--- MATERIAL SUPPLIED Enclosed Below ---
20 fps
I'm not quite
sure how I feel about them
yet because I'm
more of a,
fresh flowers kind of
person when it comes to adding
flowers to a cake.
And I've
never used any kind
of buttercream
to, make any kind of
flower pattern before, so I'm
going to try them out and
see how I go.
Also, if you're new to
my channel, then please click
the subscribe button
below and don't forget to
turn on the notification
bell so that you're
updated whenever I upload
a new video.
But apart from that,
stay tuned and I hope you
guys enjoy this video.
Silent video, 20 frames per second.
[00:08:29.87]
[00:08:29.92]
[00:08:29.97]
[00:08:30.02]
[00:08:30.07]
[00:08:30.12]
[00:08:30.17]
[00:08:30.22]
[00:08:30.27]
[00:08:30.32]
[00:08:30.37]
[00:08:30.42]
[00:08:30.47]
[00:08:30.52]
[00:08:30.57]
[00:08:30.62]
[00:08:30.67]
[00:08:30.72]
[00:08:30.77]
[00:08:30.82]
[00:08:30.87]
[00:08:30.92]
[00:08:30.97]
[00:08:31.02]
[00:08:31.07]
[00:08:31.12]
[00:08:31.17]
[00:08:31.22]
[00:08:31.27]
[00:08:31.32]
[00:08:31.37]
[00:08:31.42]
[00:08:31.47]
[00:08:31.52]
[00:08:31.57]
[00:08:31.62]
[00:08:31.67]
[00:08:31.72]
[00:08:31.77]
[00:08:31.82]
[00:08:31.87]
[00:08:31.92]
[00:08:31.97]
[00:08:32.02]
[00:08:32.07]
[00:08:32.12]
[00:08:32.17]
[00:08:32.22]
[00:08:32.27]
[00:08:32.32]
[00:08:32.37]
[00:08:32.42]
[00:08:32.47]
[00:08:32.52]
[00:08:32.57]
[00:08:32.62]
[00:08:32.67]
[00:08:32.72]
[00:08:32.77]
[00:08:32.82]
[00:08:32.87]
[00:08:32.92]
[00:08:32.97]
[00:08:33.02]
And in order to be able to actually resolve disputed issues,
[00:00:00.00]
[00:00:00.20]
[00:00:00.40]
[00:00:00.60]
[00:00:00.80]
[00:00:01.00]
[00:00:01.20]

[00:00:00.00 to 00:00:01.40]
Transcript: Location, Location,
--- End of Enclosed MATERIAL SUPPLIED ---
▶ **EXERCISE**
Copy word for word the stretch of entries above from the line that has "[00:08:32.62]" through the line that has "[00:00:01.20]", both ends included, and nothing outside it.

▶ **FINAL ANSWER**
[00:08:32.62]
[00:08:32.67]
[00:08:32.72]
[00:08:32.77]
[00:08:32.82]
[00:08:32.87]
[00:08:32.92]
[00:08:32.97]
[00:08:33.02]
And in order to be able to actually resolve disputed issues,
[00:00:00.00]
[00:00:00.20]
[00:00:00.40]
[00:00:00.60]
[00:00:00.80]
[00:00:01.00]
[00:00:01.20]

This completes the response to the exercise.